We can see that even in this most extreme case, the over-sampling has largely retained similar distributions of the original acoustic features, with some minor deviations that are closer approximations to a normal distribution, e.g., for features that exhibit bimodality such as F1 frequency and MFCC 1.

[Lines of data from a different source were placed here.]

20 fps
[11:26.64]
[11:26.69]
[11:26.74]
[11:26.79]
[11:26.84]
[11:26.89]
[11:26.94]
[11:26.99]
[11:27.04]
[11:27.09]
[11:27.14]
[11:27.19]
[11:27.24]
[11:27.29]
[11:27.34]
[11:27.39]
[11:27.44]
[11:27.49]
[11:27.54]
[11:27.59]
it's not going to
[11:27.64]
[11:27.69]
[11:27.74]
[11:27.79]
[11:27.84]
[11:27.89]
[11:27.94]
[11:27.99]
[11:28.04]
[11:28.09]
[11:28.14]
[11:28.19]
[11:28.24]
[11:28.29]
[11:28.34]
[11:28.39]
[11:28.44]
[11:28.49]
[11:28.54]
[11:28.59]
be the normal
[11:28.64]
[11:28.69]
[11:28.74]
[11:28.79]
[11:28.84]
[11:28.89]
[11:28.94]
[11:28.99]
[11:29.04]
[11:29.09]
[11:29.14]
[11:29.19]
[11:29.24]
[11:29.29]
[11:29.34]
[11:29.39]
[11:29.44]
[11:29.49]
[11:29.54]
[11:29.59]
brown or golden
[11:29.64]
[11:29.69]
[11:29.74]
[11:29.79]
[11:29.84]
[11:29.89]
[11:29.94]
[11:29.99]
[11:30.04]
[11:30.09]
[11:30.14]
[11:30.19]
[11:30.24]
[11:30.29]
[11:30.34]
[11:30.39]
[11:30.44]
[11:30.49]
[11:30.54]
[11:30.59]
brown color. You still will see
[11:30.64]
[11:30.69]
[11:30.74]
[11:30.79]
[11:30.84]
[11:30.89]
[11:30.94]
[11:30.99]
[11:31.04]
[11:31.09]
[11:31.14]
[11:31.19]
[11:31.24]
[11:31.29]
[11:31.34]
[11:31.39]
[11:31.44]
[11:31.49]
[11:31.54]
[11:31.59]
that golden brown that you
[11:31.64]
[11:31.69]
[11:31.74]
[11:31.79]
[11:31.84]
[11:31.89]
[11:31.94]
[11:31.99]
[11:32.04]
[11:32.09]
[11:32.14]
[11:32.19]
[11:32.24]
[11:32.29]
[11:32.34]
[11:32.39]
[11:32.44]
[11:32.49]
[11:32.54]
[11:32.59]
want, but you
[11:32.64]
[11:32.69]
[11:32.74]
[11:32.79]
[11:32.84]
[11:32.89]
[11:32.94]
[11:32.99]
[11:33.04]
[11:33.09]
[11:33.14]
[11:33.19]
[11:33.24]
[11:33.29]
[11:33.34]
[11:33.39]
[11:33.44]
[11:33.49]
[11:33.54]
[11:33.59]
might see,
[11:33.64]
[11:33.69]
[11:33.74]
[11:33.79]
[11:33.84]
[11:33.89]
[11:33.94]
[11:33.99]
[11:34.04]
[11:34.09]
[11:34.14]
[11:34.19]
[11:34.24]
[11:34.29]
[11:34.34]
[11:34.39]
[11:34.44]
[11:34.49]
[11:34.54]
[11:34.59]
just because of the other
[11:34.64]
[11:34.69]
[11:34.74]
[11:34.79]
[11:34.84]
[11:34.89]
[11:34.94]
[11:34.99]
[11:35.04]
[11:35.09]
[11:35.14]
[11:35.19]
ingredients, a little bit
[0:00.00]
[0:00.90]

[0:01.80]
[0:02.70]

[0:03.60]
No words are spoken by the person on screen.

Now let’s follow a similar procedure for Sydney’s data:

speaker <- speakers[2]

subdata <- alldata[alldata$speaker==speaker,]

table(subdata$V1_env)

## 
##  #_C  #_N  C_C  C_N  N_C  N_N 
## 1224 1980 5373 1071 1449 1521

Since there is much more data available for Sydney, we are not constrained as strictly by a need to retain as much information as possible. At the same time, we don’t want to completely discard a majority of the data by under-sampling everything to the smallest number, 1071. As a compromise, we will re-sample the data set to be equal to the median value, 1485:

subdata2 <- multivar_resamp(subdata, "V1_env", round(median(table(subdata$V1_env))), features)

## [1] 'V1_env' level named 'C_C' has been under-sampled from 5373 to 1485 observations
## [1] 'V1_env' level named 'N_N' has been under-sampled from 1521 to 1485 observations
## [1] 'V1_env' level named 'C_N' has been over-sampled from 1071 to 1485 observations
## [1] 'V1_env' level named 'N_C' has been over-sampled from 1449 to 1485 observations
## [1] 'V1_env' level named '#_N' has been under-sampled from 1980 to 1485 observations
## [1] 'V1_env' level named '#_C' has been over-sampled from 1224 to 1485 observations

Now let’s compare the probability densities in the same way that we did for Laurie’s data. We can see that the overall distributional properties are retained:

par(mfrow=c(5,4), mar=c(4.1,4.5,1.1,1.0))

for (feature in features[1:20]) {
  plot(density(subdata2[[feature]]), col='red',
       main=NA, xlab=feature,
       ylim = range(c(density(subdata[[feature]])$y,
                      density(subdata2[[feature]])$y)))
  
  lines(density(subdata[[feature]]), col='blue')
}

If we look at the extreme cases of the re-sampling, we can first examine the C_N environment, which was over-sampled from 1071 to 1485 samples:

par(mfrow=c(5,4), mar=c(4.1,4.5,1.1,1.0))

for (feature in features[1:20]) {
  plot(density(subdata2[[feature]][subdata2$V1_env=="C_N"]), col='red',
       main=NA, xlab=feature,
       ylim = range(c(density(subdata[[feature]][subdata$V1_env=="C_N"])$y,
                      density(subdata2[[feature]][subdata2$V1_env=="C_N"])$y)))
  
  lines(density(subdata[[feature]][subdata$V1_env=="C_N"]), col='blue')
}

And now we examine the C_C environment, which was under-sampled from 5373 to 1485 samples via random selection:

par(mfrow=c(5,4), mar=c(4.1,4.5,1.1,1.0))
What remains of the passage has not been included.